До того момента я вовсе не понимал, как в области антикварной книги могут зарабатываться деньги. То есть продать вдвое дороже – считалось удачей, но многие книжники все равно еще оперировали процентами (как К. К.). Однако М. Е. был человеком с полетом – он умудрялся от души умножать, особенно если видел хоть призрачную возможность осуществления задуманного, и исходил из своей главной мудрости, которую уже, кажется, в третий раз мы цитируем: «Лучше жалеть о содеянном, чем об утраченных возможностях».
Осмыслив этот счет, я остолбенел; одно хорошо, что хоть не расплакался. Входит М. Е. с чашкой чая: ты что такой кислый? Вот, говорю, и показываю на счет. Сказать, что М. Е. был недоволен – ничего не сказать; по его грозным бровям и налетевшей суровости мне стало даже не по себе…
Что бы в таких случаях сделал любой антиквар? Как бы он стал выкручиваться? Вариантов много, они известны тем, кто работал в антикварных магазинах: первый, что де деньги ты получил и был рад и это дела прошлые; второй, что де у нас с музеем свои дела, такие-претакие, и на самом деле все не так, как написано; третий – вообще иди гуляй отсюда, мальчик, работай над описаниями книг и нос свой держи на привязи…
А что сделал М. Е.? Привычным движением он полез в нагрудный карман своей вельветовой рубашки (у него было их несколько, и он их любил носить не только из‐за вечного холода в лавке, но и по причине сохранности наличных денег); достал пачку сиреневых купюр, сдвинул стопки книг в сторону, высвобождая место на столе, и стал считать: раз, два, три… Досчитав до тридцати, он убрал оставшееся назад, а отсчитанное вручил мне со словами: «Это будет справедливо». Так я получил впервые в жизни разом сумму, которую не мог представить у себя в руках, – 750 рублей. Через полгода-год это уже были девальвированные деньги, но тогда – самые что ни на есть всамделишные.
И конечно, я никогда не забывал этого благородного поступка. Все последующие годы, и пока я работал в «Акции», и впоследствии, у нас были очень теплые отношения. Кроме того, с января 1992 года меня повысили, назначив «старшим библиографом антикварно-букинистического отдела», то есть приняли на постоянную работу. Это было также в общем-то исключением, потому что если не считать первого набора сотрудников, когда в 1990 году учредители все-таки вынуждены были взять кого-то со стороны, в дальнейшем кадры черпались исключительно из многочисленных друзей, бывших сослуживцев, дальних родственников, родственников будущих… Эта кадровая политика имела свои недостатки, но таков уже был выбор учредителей, полное их право.
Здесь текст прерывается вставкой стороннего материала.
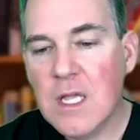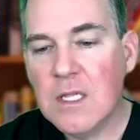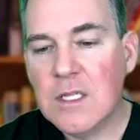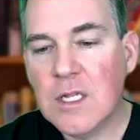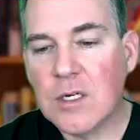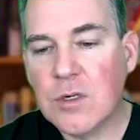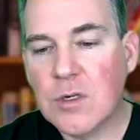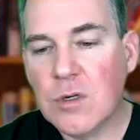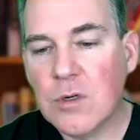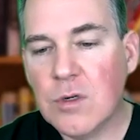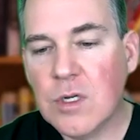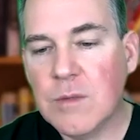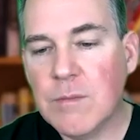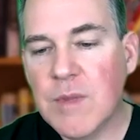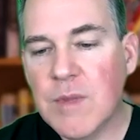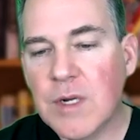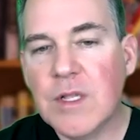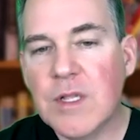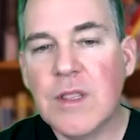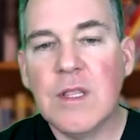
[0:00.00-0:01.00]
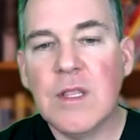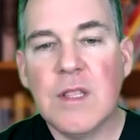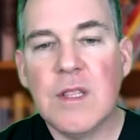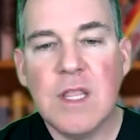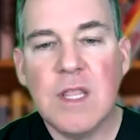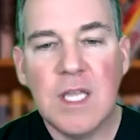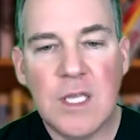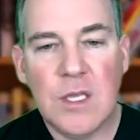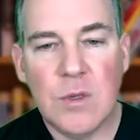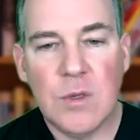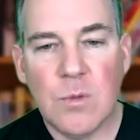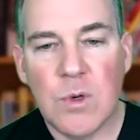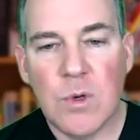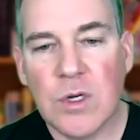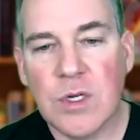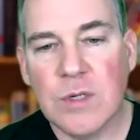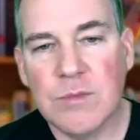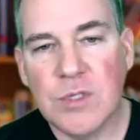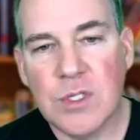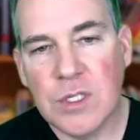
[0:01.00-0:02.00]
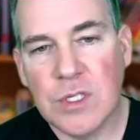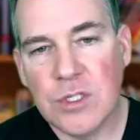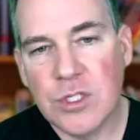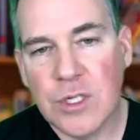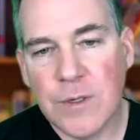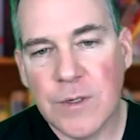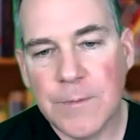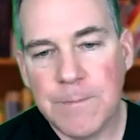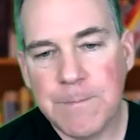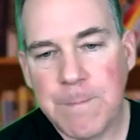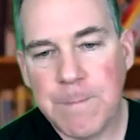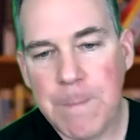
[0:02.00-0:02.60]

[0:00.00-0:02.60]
Dr. Holcomb Meredith, thank you. Welcome to the show.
Несмотря на то что М. Е. был сперва холодным книжником, потом букинистом, а с середины 1990‐х и полновесным антикваром, он в наших глазах был не торговцем, а оставался прежде всего коллекционером, и коллекционером страстным. Уже в годы его холодной книжности он оставлял себе поэтические сборники, покупал очень дорогие в те годы новые издания поэтов Серебряного века, цена которых на рынке 1980‐х годов превышала прижизненные. Но общеизвестной его страстью был Гумилев: как трудно покупались его книги, мы знали и видели. В те годы даже «Колчан» или «Фарфоровый павильон», которые ныне уж совсем ширпотреб, считались книгами; что уж говорить о всяких регенсбургских и прочих его изданиях. Особенно тяжело всегда давались две первые книги – «Путь конквистадоров» и парижские «Романтические цветы». Ну и конечно, автографы… Гумилевские автографы были всегда редки, всегда находилось на них много охотников, но в те годы М. Е. мог платить больше остальных, хотя и это не гарантировало ему изобилия. Но все, кто мог, способствовали приращению его коллекции, в том числе и Лёва Турчинский, который не раз приводил к нему продавцов.
Главным событием жизни М. Е. стал рукописный «Африканский дневник» Гумилева, та его часть, которая была прежде куплена выдающимся коллекционером и профессором-геологом В. В. Бронгулеевым (1915–1994) у В. Г. Данилевского и затем опубликована. Я не помню точно, сколько именно было заплачено тогда наследникам Бронгулеева, учитывая, что обычный автограф Гумилева стоил в те годы не менее тысячи долларов, то есть цена была на порядок больше (мне кажется, то ли восемь, то ли семь тысяч). Но М. Е., который сам бесконечно всем давал деньги в долг (без всяких процентов) и в платежеспособности которого не было сомнений, смог собрать требуемую сумму и купить себе настоящее счастье коллекционера. Помню, как эта покупка праздновалась у него на Красных воротах.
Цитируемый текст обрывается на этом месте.